◆ YOUR OBJECTIVE:
Pictures aside, copy exactly the lines running from the one with "[0:01.80-0:02.70]" to the end of the records.

────────────────

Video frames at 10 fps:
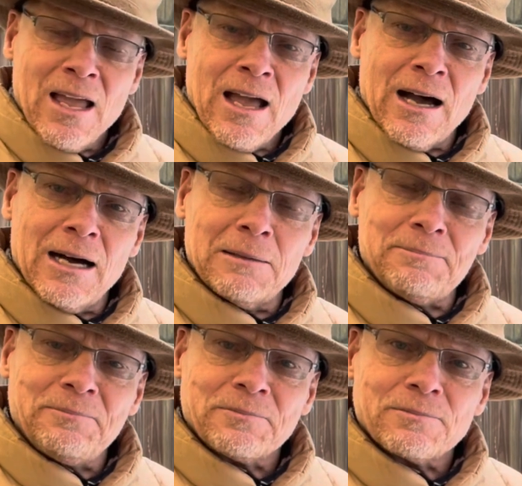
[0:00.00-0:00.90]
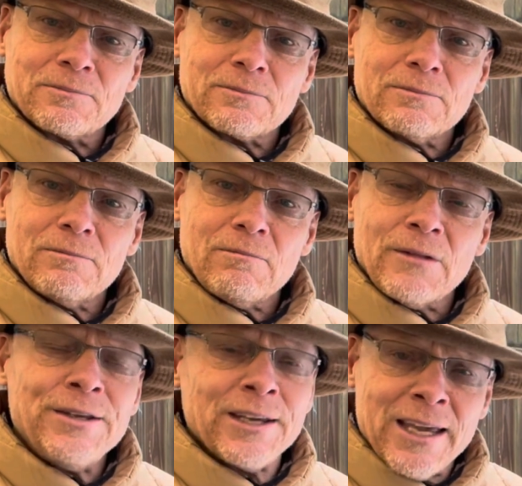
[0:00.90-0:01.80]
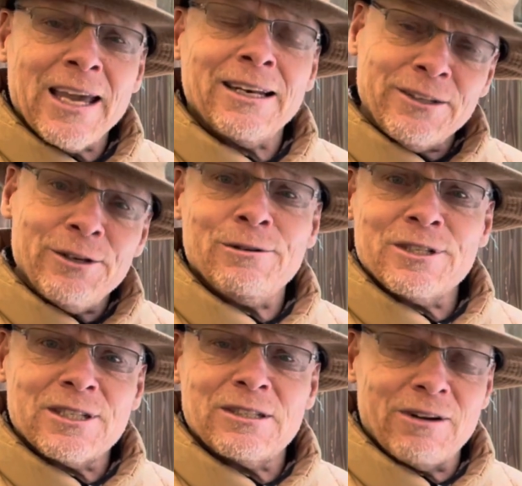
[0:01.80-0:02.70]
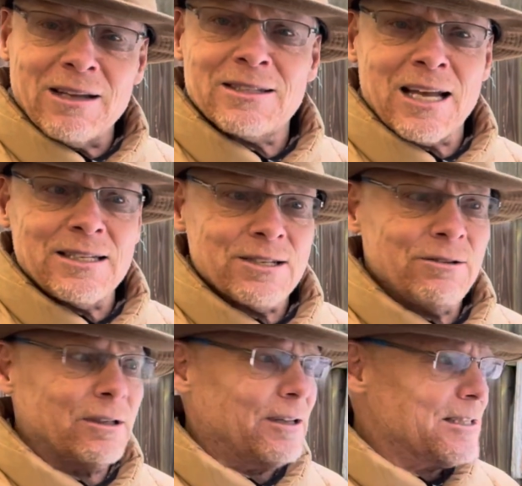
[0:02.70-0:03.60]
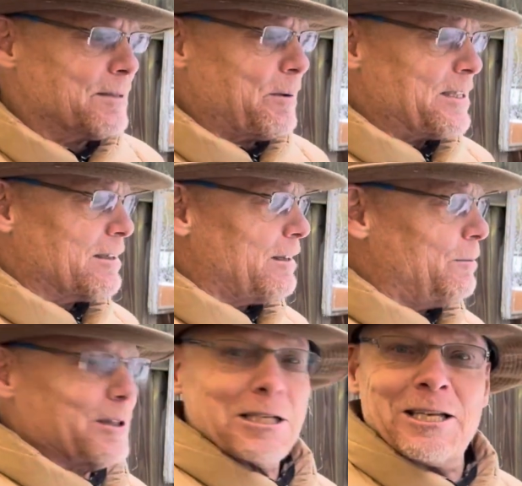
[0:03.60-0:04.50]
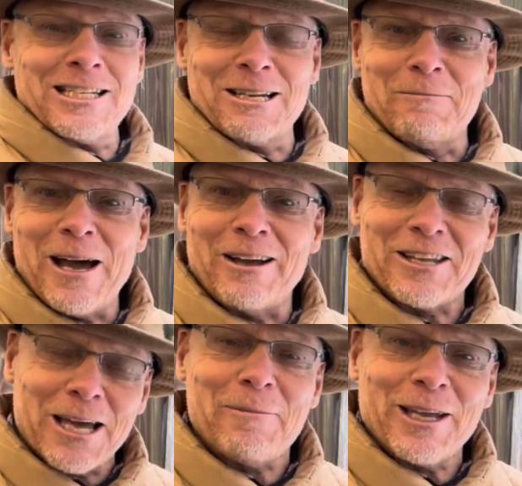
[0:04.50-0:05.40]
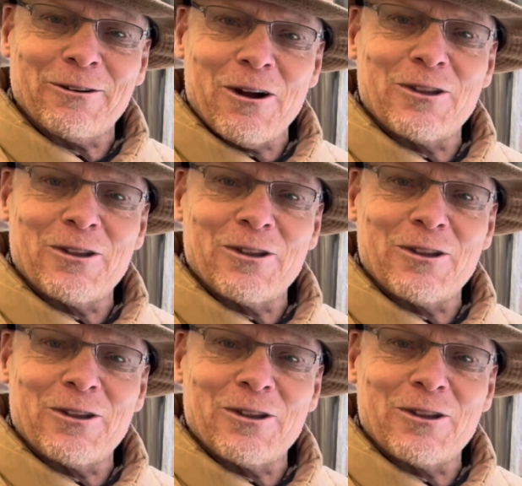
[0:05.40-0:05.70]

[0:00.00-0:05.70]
You can't use your outside soil. That's basically what this is about. You got to make your own.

────────────────

◆ EXPECTED OUTPUT:
[0:01.80-0:02.70]
[0:02.70-0:03.60]
[0:03.60-0:04.50]
[0:04.50-0:05.40]
[0:05.40-0:05.70]

[0:00.00-0:05.70]
You can't use your outside soil. That's basically what this is about. You got to make your own.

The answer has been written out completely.